Class RandomForestClassifierOptions<T>
Configuration options for Random Forest classifiers.
public class RandomForestClassifierOptions<T> : ClassifierOptions<T>
Type Parameters
TThe data type used for calculations.
- Inheritance
-
RandomForestClassifierOptions<T>
- Inherited Members
Remarks
Random Forest is an ensemble learning method that constructs multiple decision trees during training and outputs the class that is the mode (most frequent) of the classes predicted by individual trees.
For Beginners: Random Forest is like asking many decision trees for their opinion!

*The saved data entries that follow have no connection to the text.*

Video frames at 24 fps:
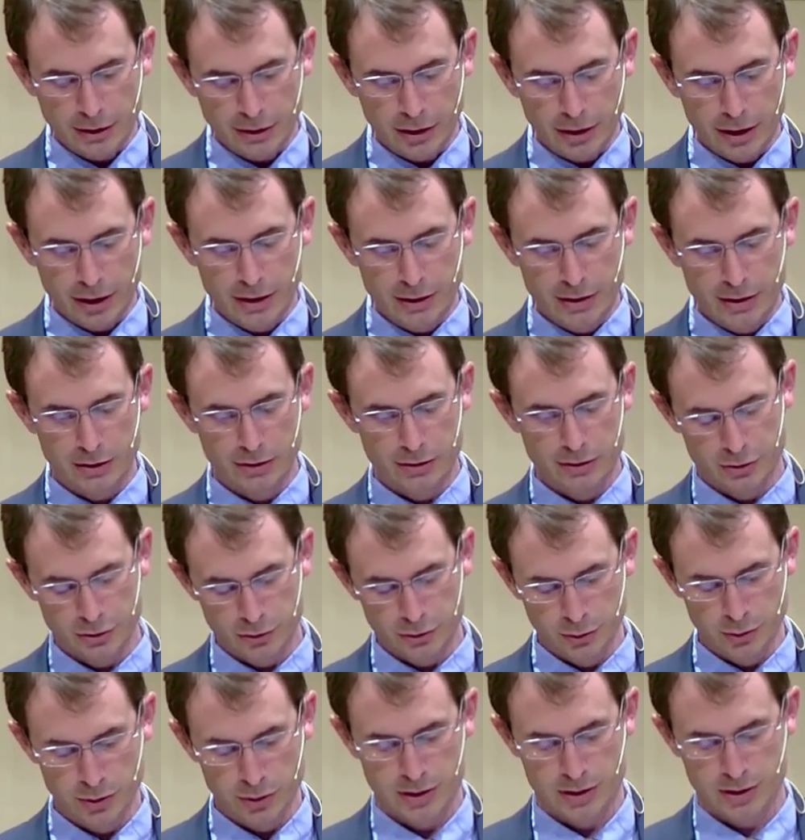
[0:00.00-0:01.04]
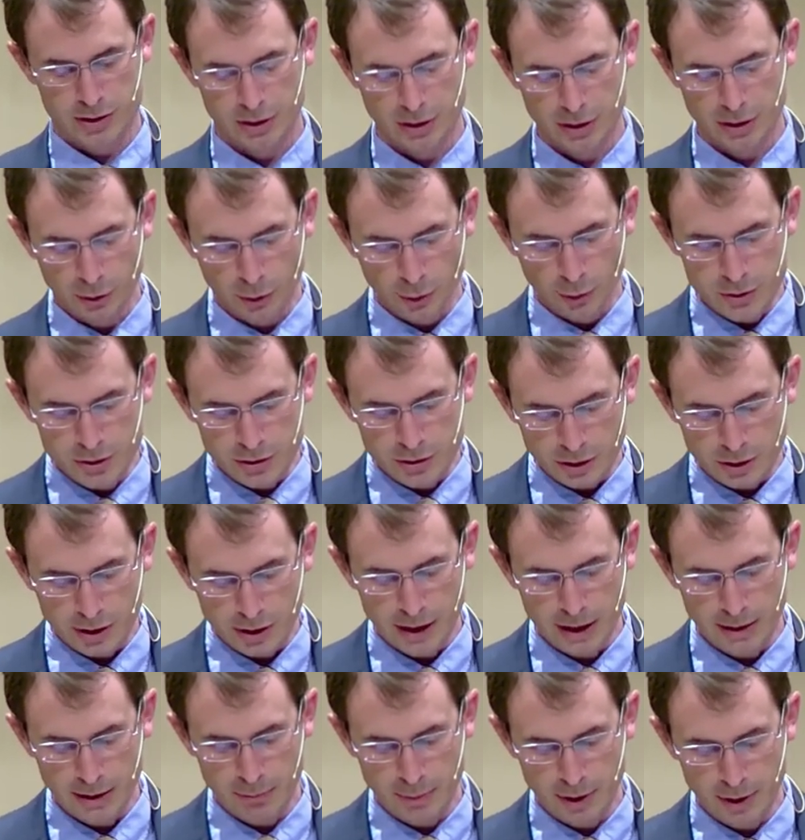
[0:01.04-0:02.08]
on into Jewish culture,
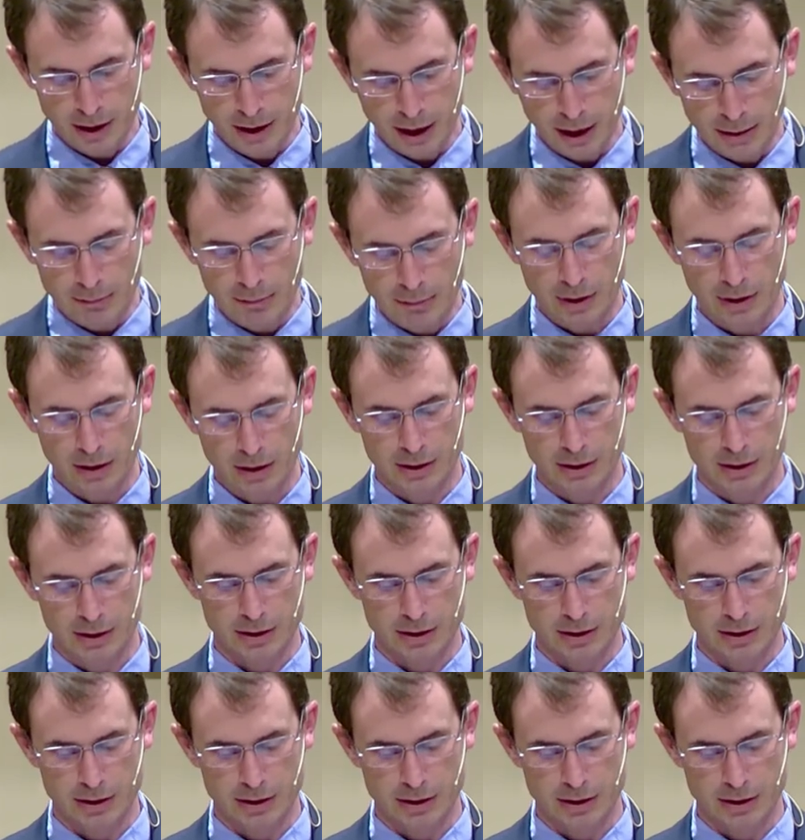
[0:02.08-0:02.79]
it became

Imagine you're trying to classify a flower species:
- Create many decision trees, each trained on a random subset of your data
- Each tree considers only a random subset of features at each split
- To classify a new flower, ask all trees and take a vote
Why does this work so well?
- Each tree is slightly different due to random sampling
- Averaging many "weak" trees often creates a "strong" classifier
- It's much harder to overfit than a single deep tree
Random Forest is one of the most popular algorithms because it:
- Works well with default settings
- Handles both classification and regression
- Is robust to outliers and noise
- Provides feature importance scores
Properties
Bootstrap
Gets or sets whether to use bootstrap sampling.
public bool Bootstrap { get; set; }
Property Value
- bool
True to use bootstrap sampling (default), false to use the whole dataset.
Remarks
Bootstrap sampling means each tree is trained on a random sample of the data (with replacement). This is a key part of the Random Forest algorithm.
For Beginners: Should each tree see a different random sample of data?
With Bootstrap = true (default):
- Each tree trains on a random sample (with some duplicates)
- About 63% of the data is used by each tree
- The remaining 37% (out-of-bag) can be used for validation
With Bootstrap = false:
- Each tree trains on the full dataset
- Less diversity between trees
- Generally not recommended
Criterion
Gets or sets the criterion used to measure the quality of a split.
public ClassificationSplitCriterion Criterion { get; set; }
Property Value
- ClassificationSplitCriterion
The split criterion. Default is Gini impurity.
MaxDepth
Gets or sets the maximum depth of each tree.
public int? MaxDepth { get; set; }
Property Value
- int?
The maximum depth, or null for unlimited depth. Default is null.
Remarks
Limiting depth prevents overfitting. With many trees, shallow trees often work well because the ensemble can still capture complex patterns.
For Beginners: How deep each tree can grow.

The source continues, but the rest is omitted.